▶ **Work instructions**
Set the data down again, exactly as it reads, but without the pictures.

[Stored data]
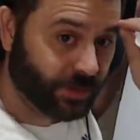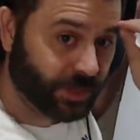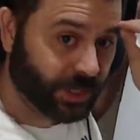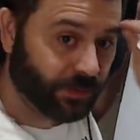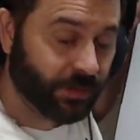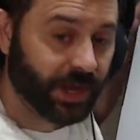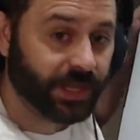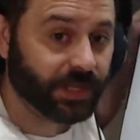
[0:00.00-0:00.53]

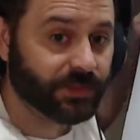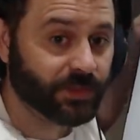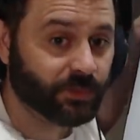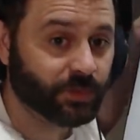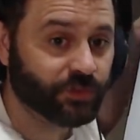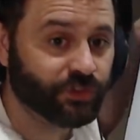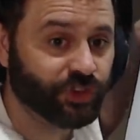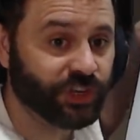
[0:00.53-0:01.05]
Get ready. This
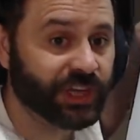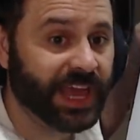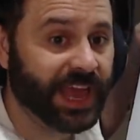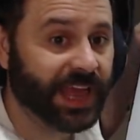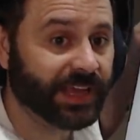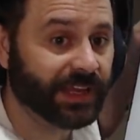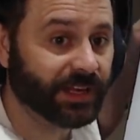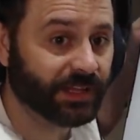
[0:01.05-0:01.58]
was
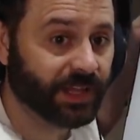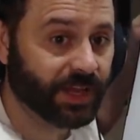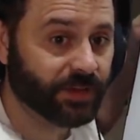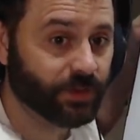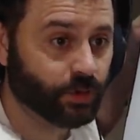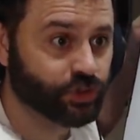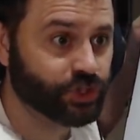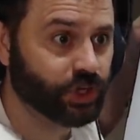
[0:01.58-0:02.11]
GNAC and a lot
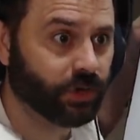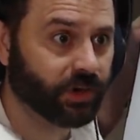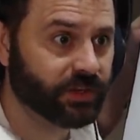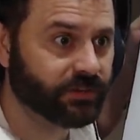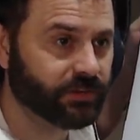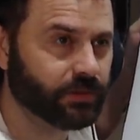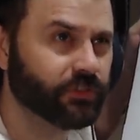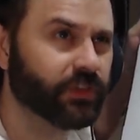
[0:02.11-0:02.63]
of, or
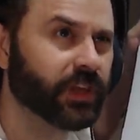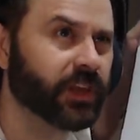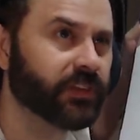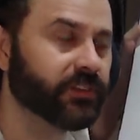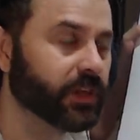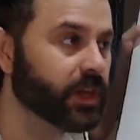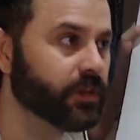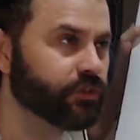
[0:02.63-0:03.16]
GRAC or
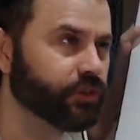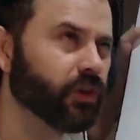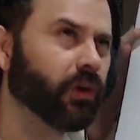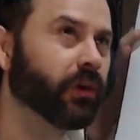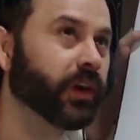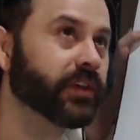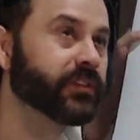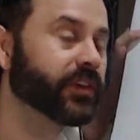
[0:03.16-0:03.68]
GNAC,
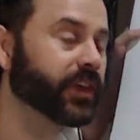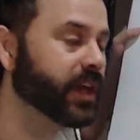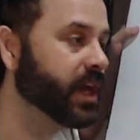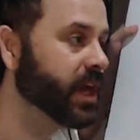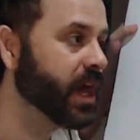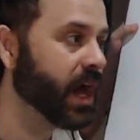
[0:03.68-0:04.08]
GRAC.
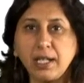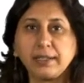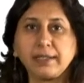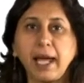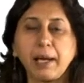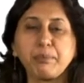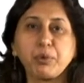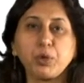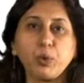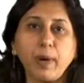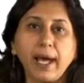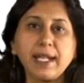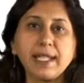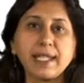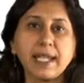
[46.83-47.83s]
that
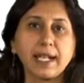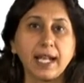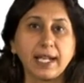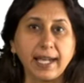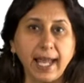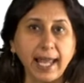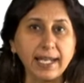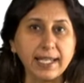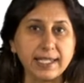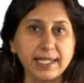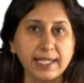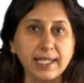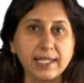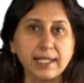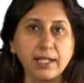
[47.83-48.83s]
provides an
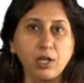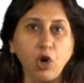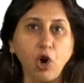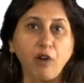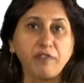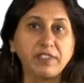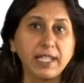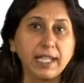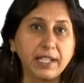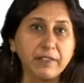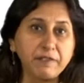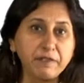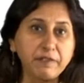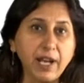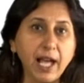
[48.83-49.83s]
analysis of the
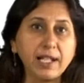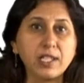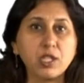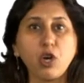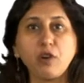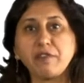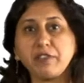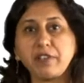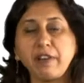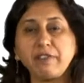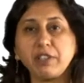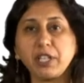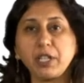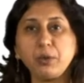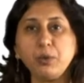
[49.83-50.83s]
influx of
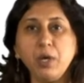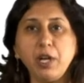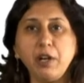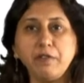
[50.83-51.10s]
revenue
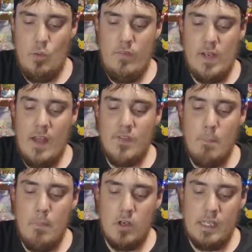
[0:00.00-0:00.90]
We've got
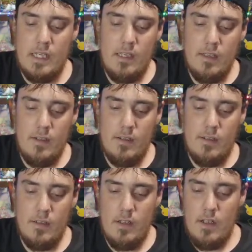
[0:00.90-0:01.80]
the Monkey,
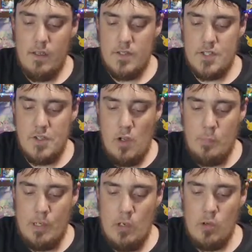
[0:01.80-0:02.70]

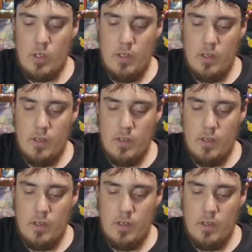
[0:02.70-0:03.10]
Slowpoke,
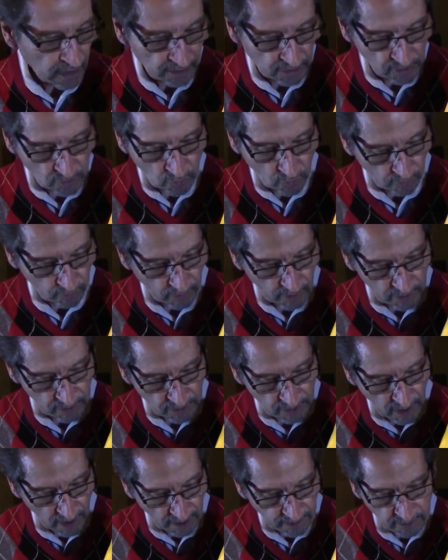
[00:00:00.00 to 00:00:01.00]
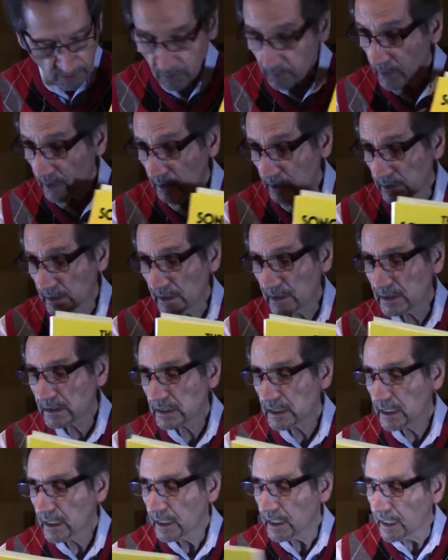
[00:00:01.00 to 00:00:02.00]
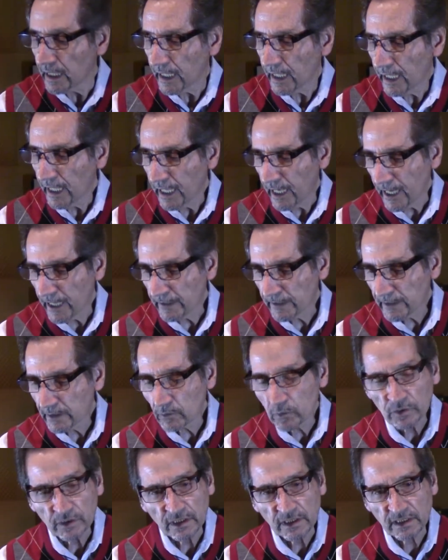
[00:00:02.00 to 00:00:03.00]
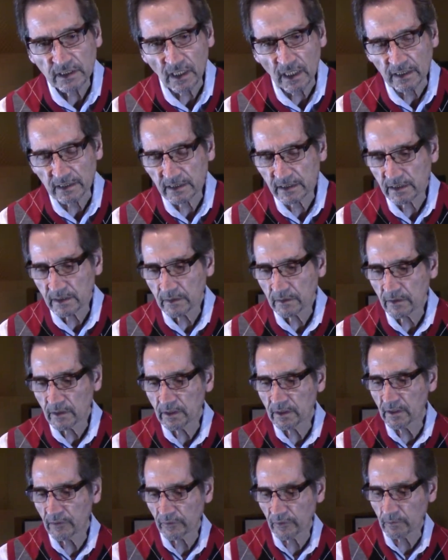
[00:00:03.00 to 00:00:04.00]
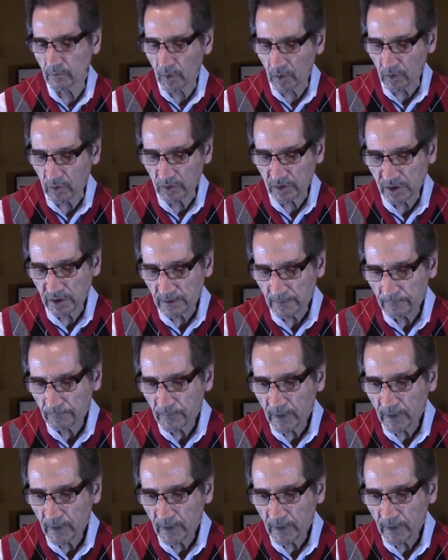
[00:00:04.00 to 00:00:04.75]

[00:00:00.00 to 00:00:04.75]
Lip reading: The Songwriter's Guide to Melodies, and it will discuss the different modes.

▶ **Written answer**
[0:00.00-0:00.53]

[0:00.53-0:01.05]
Get ready. This
[0:01.05-0:01.58]
was
[0:01.58-0:02.11]
GNAC and a lot
[0:02.11-0:02.63]
of, or
[0:02.63-0:03.16]
GRAC or
[0:03.16-0:03.68]
GNAC,
[0:03.68-0:04.08]
GRAC.
[46.83-47.83s]
that
[47.83-48.83s]
provides an
[48.83-49.83s]
analysis of the
[49.83-50.83s]
influx of
[50.83-51.10s]
revenue
[0:00.00-0:00.90]
We've got
[0:00.90-0:01.80]
the Monkey,
[0:01.80-0:02.70]

[0:02.70-0:03.10]
Slowpoke,
[00:00:00.00 to 00:00:01.00]
[00:00:01.00 to 00:00:02.00]
[00:00:02.00 to 00:00:03.00]
[00:00:03.00 to 00:00:04.00]
[00:00:04.00 to 00:00:04.75]

[00:00:00.00 to 00:00:04.75]
Lip reading: The Songwriter's Guide to Melodies, and it will discuss the different modes.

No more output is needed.